An Slog (you wrote ZIL but you meant Slog as ZIL is onpool logging while Slog is logging on a dedicated device) is not a write cache. It's a logging feature when sync write is enabled and only read after a crash on next bootup. CIFS does not use sync per default and for NFS (that wants sync per default) you can and should disable when you use NFS as a pure backup target. Your benchmarks clearly show that sync is not enabled otherwise write performance with a large vdev would be more like 30-50 MB/s instead your 400-700 MB/s.

If you want to enable sync, you should look at Intel Optane as Slog as this is far better than any other Flash based Slog.

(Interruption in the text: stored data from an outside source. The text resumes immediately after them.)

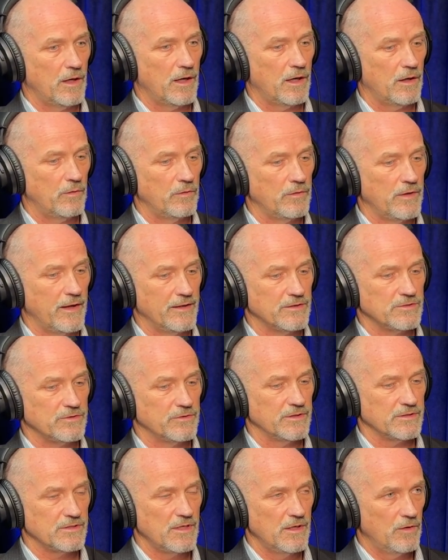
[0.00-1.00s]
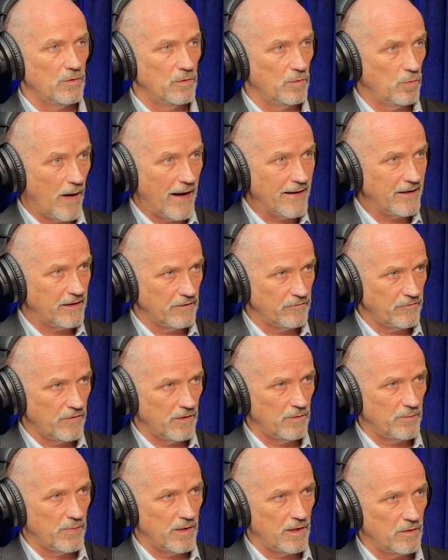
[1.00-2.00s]
The answer is, well, why did it
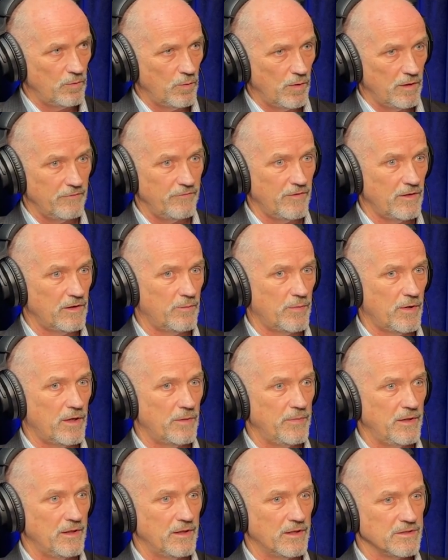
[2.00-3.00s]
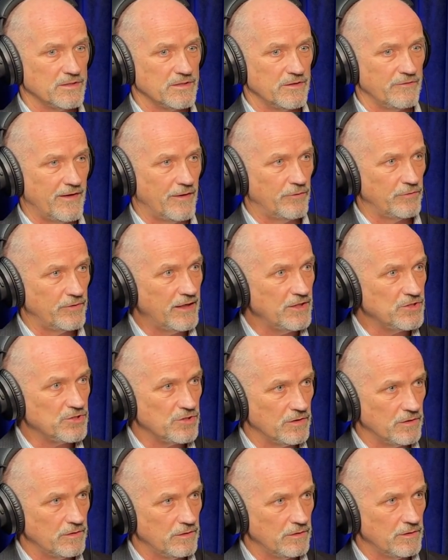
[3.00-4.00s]
fall apart? Well, it fell apart because the
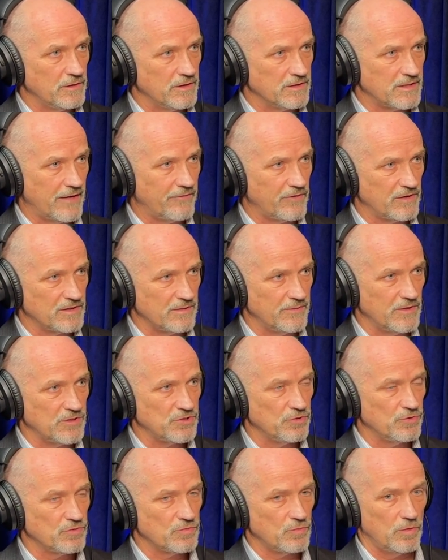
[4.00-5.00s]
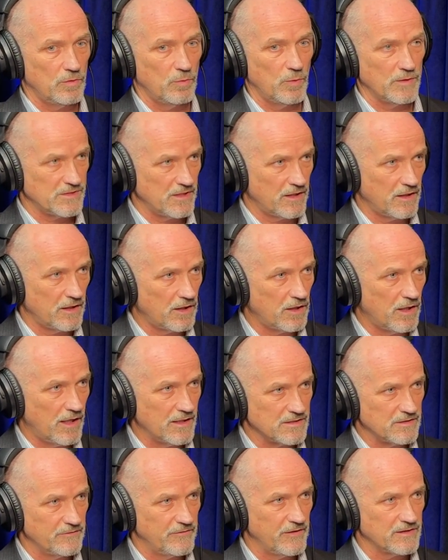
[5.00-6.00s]
foundation is having some issues. Well, what's it going to
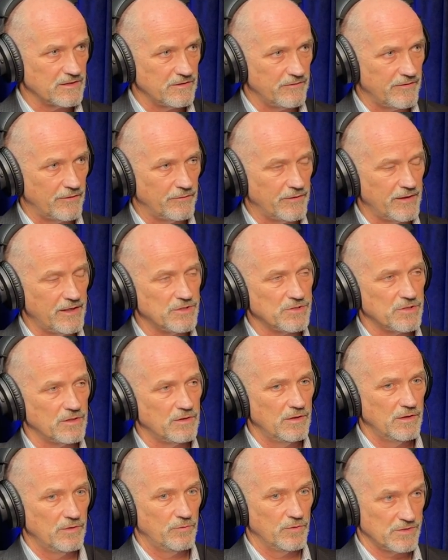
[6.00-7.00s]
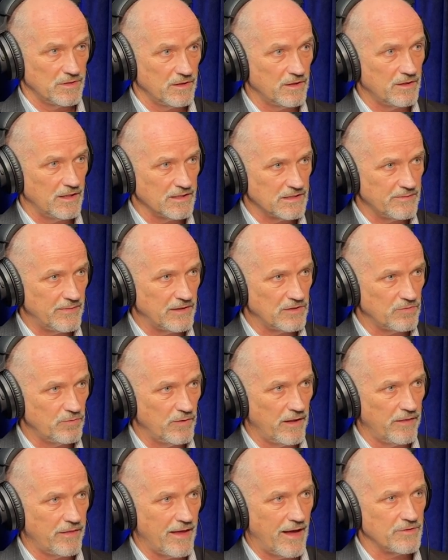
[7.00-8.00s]
cost to fix the foundation? What's it going to cost? About
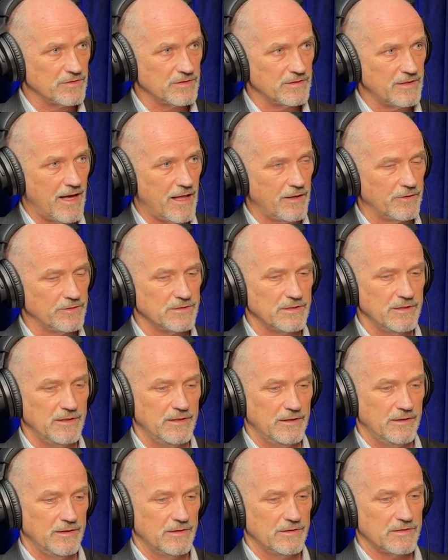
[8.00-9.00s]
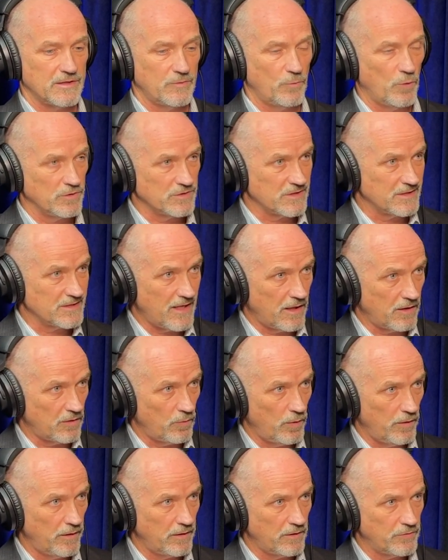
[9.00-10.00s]
$20,000. So, well, is the seller
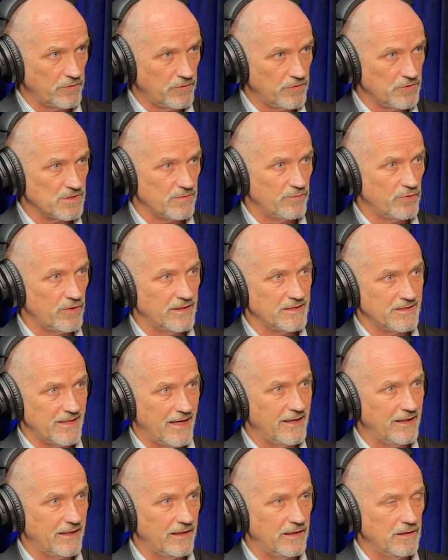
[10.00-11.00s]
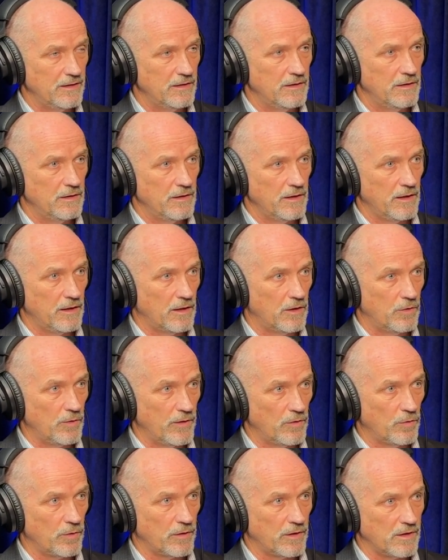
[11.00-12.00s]
willing to reduce the price any,
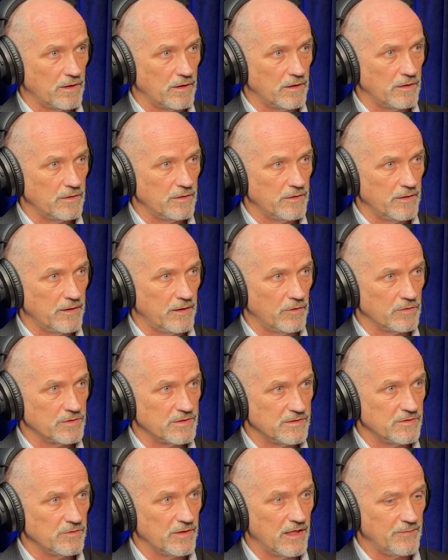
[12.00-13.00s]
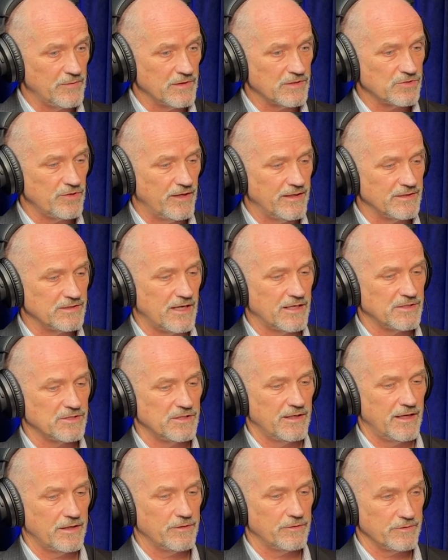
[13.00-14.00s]
in order to, still keep this transaction
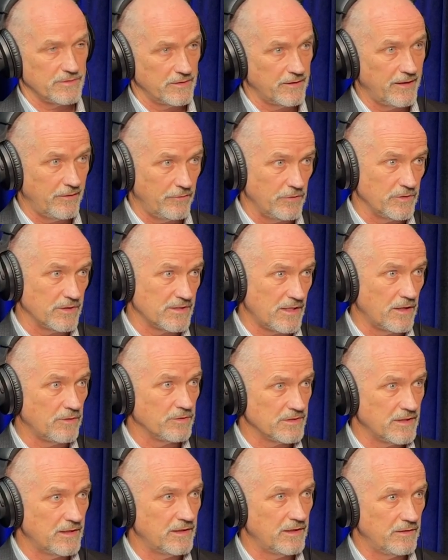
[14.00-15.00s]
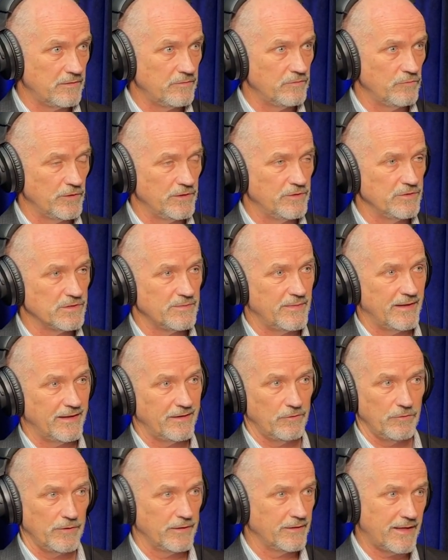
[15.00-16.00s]
together? It's like, yeah, well, the seller said they reduce it
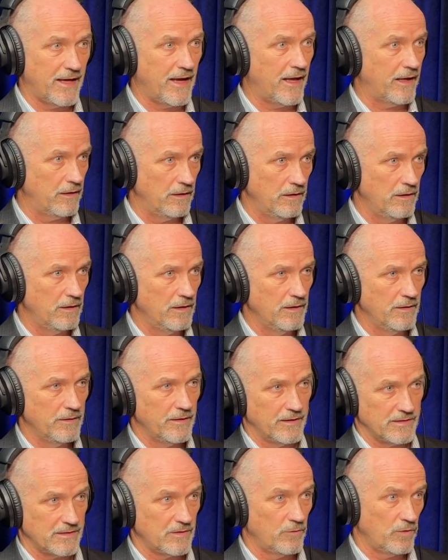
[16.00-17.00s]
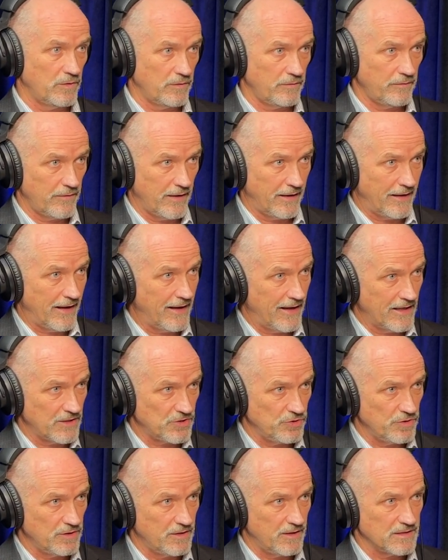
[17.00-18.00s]
by only 10. I say, well, then I
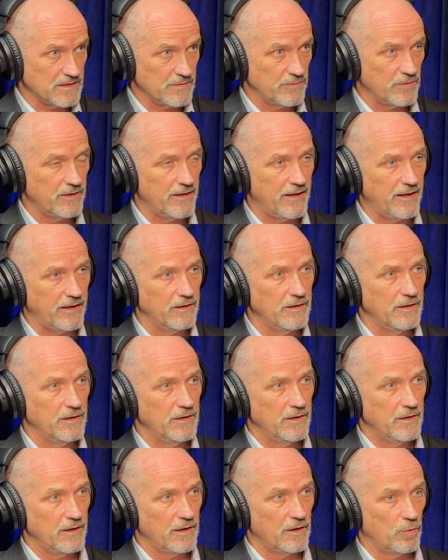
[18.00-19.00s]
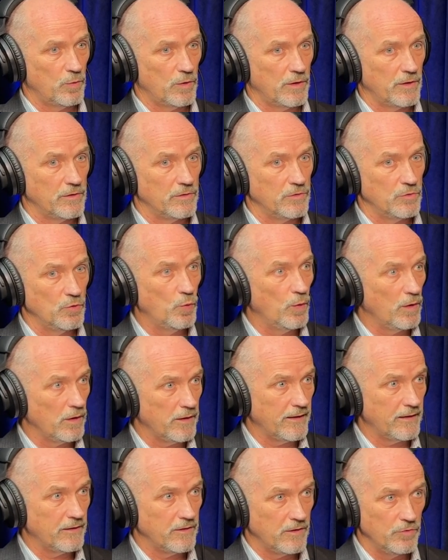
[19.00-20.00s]
ask your customer, hey, are you
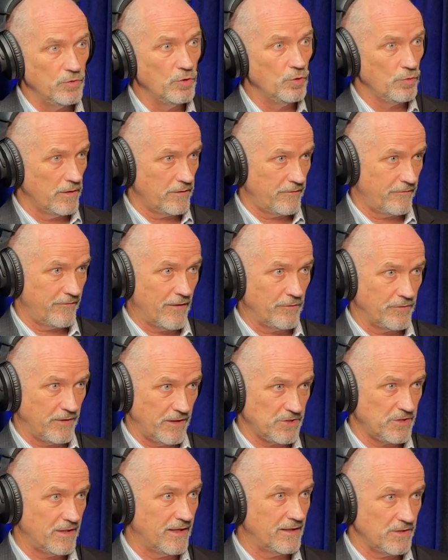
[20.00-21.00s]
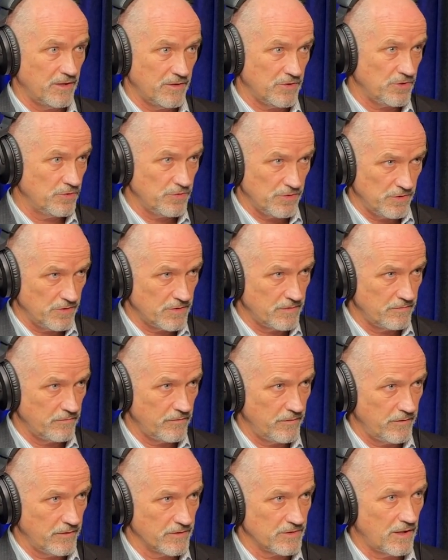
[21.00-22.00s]
willing? You knew that the foundation had issues.
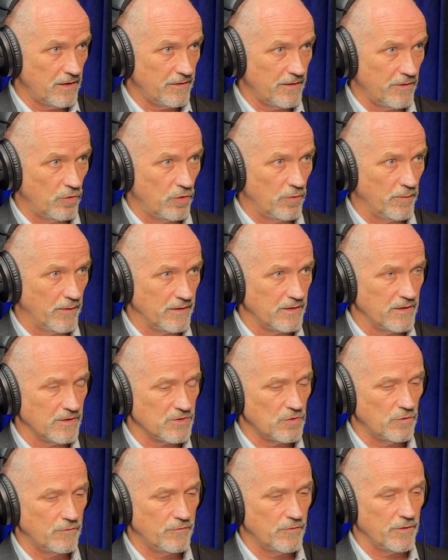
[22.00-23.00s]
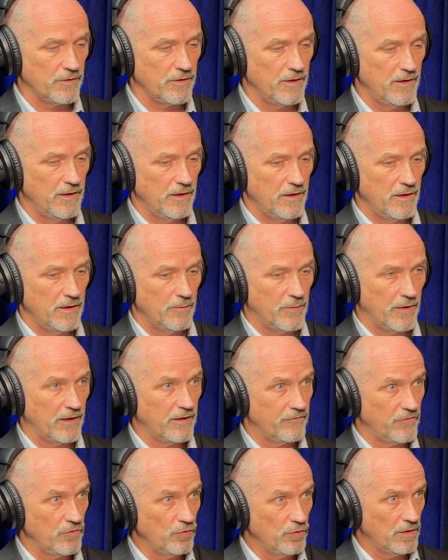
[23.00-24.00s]
You saw the home and so forth. But
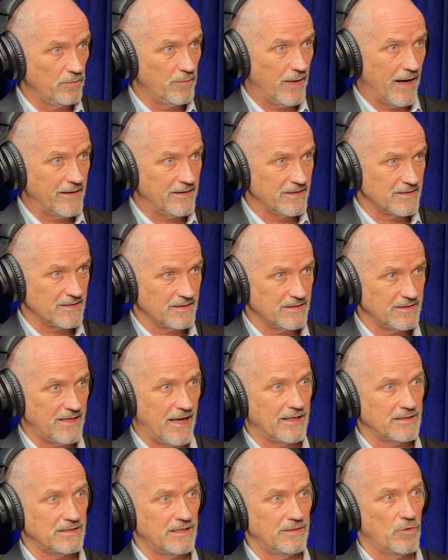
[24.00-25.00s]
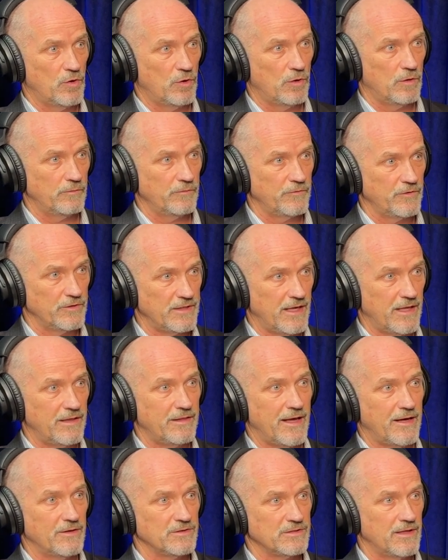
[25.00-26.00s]
if you could buy this exact same home for
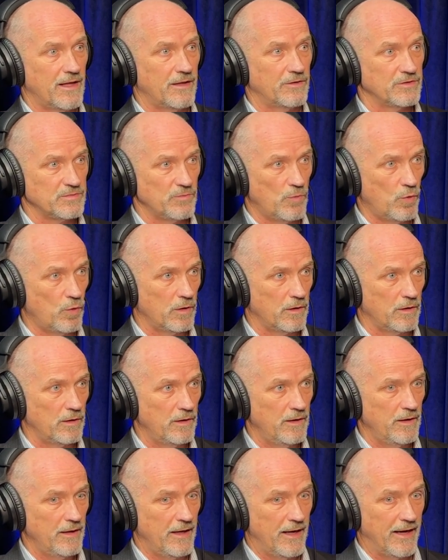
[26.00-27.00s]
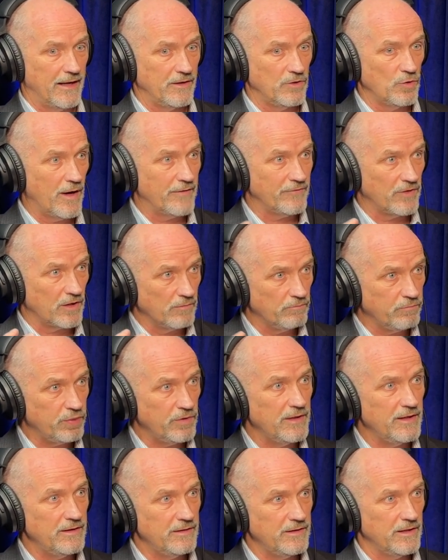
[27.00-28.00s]
$10,000 more and you have a
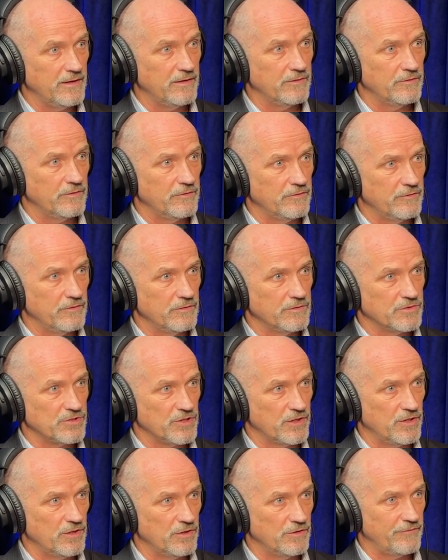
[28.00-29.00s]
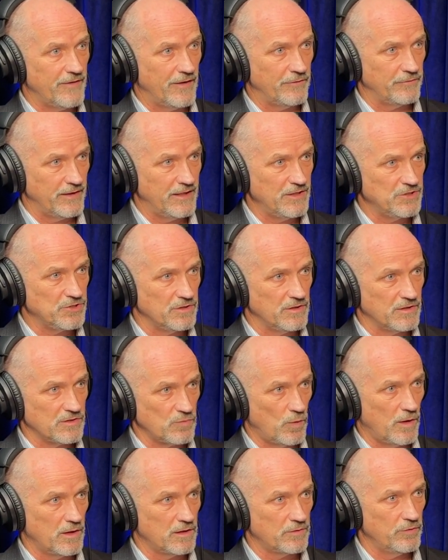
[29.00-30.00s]
completely secure foundation that's
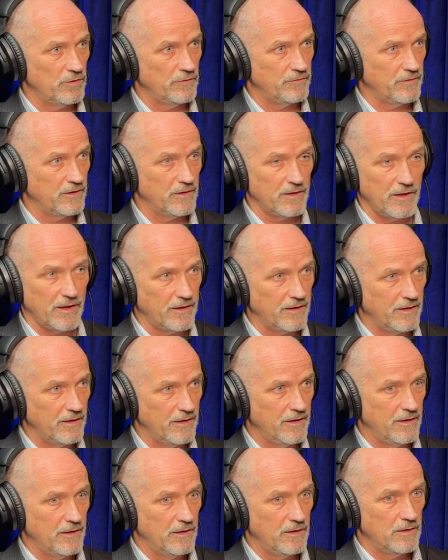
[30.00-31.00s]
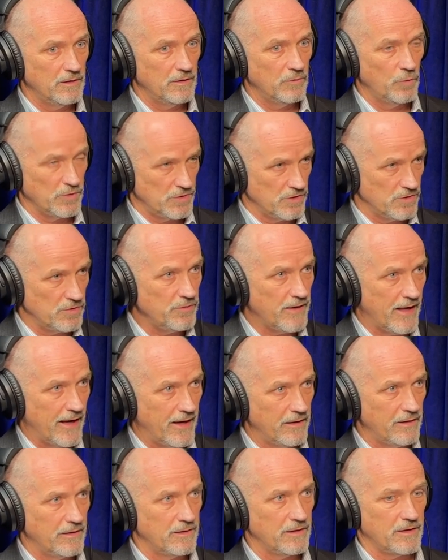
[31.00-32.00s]
waterproof and done, would you do
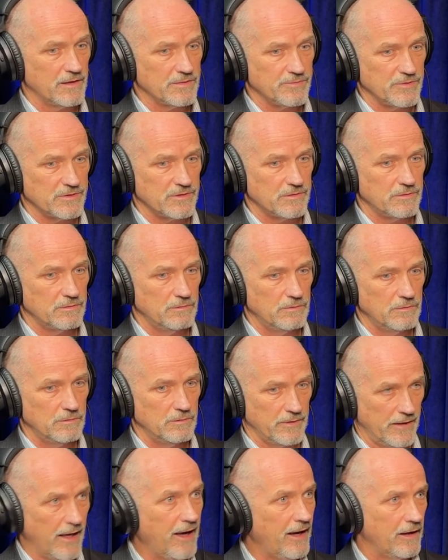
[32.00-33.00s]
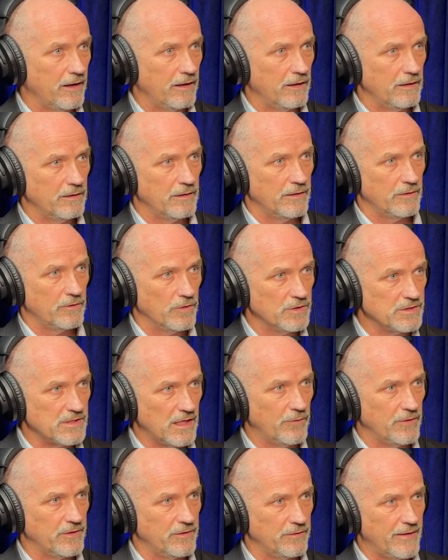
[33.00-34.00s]
that? And the customer says, well, yeah, of course
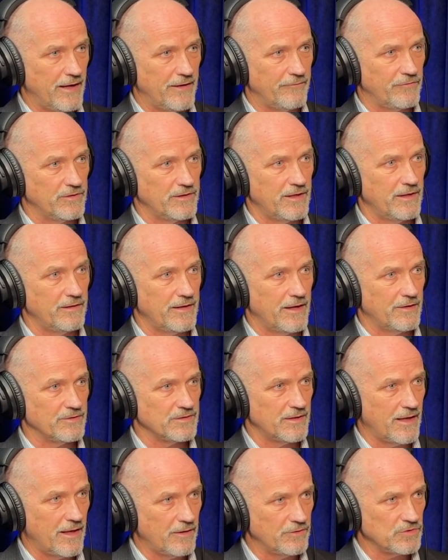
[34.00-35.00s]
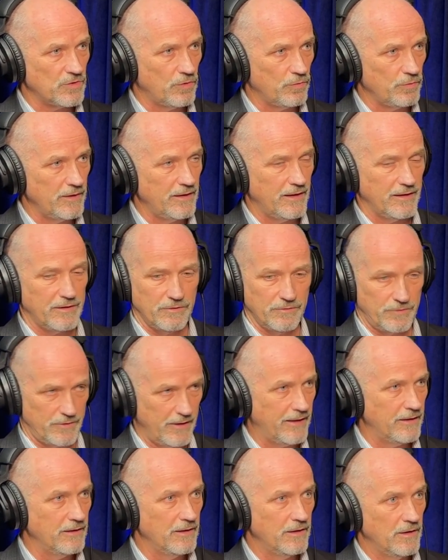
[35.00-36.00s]
I would do that for $10,000 only. I go,
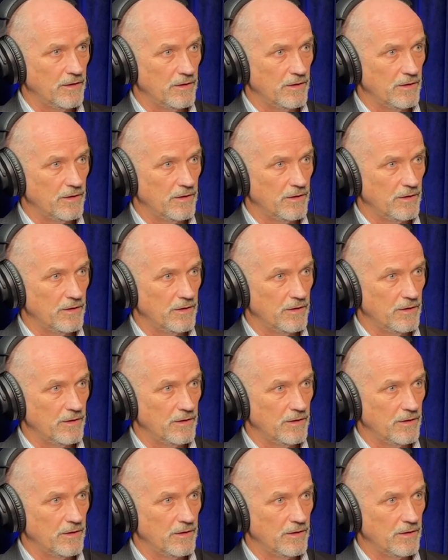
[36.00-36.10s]
great.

ZFS use RAM as read and write cache. The default write cache is 10% of RAM up to 4GB so the first option to improve write (and read) performance is to add more RAM. A fast L2Arc (ex Intel Optane, size 5-max 10x RAM) can help if you cannot increase RAM or if you want a read ahead functionality that you can enable on an L2Arc. Even write performance is improved with a larger read cache as even writes need to read metadata.

Beside that, I would not create a raid Zn vdev from 24 disks. I would prefer 3 vdevs from 8 disks or at least two vdevs from 12 disks as pool iops scale with number of vdevs.


Gea
@napp-it.org

Am 18.06.2018 um 08:50 schrieb priyadarshan:
On 18 Jun 2018, at 08:27, Oliver Weinmann <oliver.weinm...@icloud.com> wrote:

Hi,

we have a HGST4u60 SATA JBOD with 24 x 10TB disks. I just saw that back then 
when we created the pool we only cared about disk space and so we created a 
raidz2 pool with all 24disks in one vdev. I have the impression that this is 
cool for disk space but is really bad for IO since this only provides the IO of 
a single disk. We only use it for backups and cold CIFS data but I have the 
impression that especially running a single VEEAM backup copy job really maxes 
out the IO. In our case the VEEAM backup copy job reads and writes the data 
from the storage. Now I wonder if it makes sense to restructure the Pool. I 
have to admit that I don't have any other system with a lot of disk space so I 
can't simply mirror the snapshots to another system and recreate the pool from 
scratch.

Would adding two ZIL SSDs improve performance?

Any help is much appreciated.

Best Regards,
Oliver
Hi,

I would be interested to know as well.

Sometimes we have same issue: need for large space vs need to optmise for speed 
(read, write, or both). We also are using, at the moment, 10TB disks, although 
never do RAID-Z2 with more than 10 disks.

This page has some testing that was useful to us: 
https://calomel.org/zfs_raid_speed_capacity.html

Section «Spinning platter hard drive raids» has your use case (although 4TB, 
not 10TB):

24x 4TB, 12 striped mirrors,   45.2 TB,  w=696MB/s , rw=144MB/s , r=898MB/s
24x 4TB, raidz (raid5),        86.4 TB,  w=567MB/s , rw=198MB/s , r=1304MB/s
24x 4TB, raidz2 (raid6),       82.0 TB,  w=434MB/s , rw=189MB/s , r=1063MB/s
24x 4TB, raidz3 (raid7),       78.1 TB,  w=405MB/s , rw=180MB/s , r=1117MB/s
24x 4TB, striped raid0,        90.4 TB,  w=692MB/s , rw=260MB/s , r=1377MB/s

Different adapters/disks will change the results, but I do not thing ratio will 
change much.

It would be interesting to see how ZIL would affect that.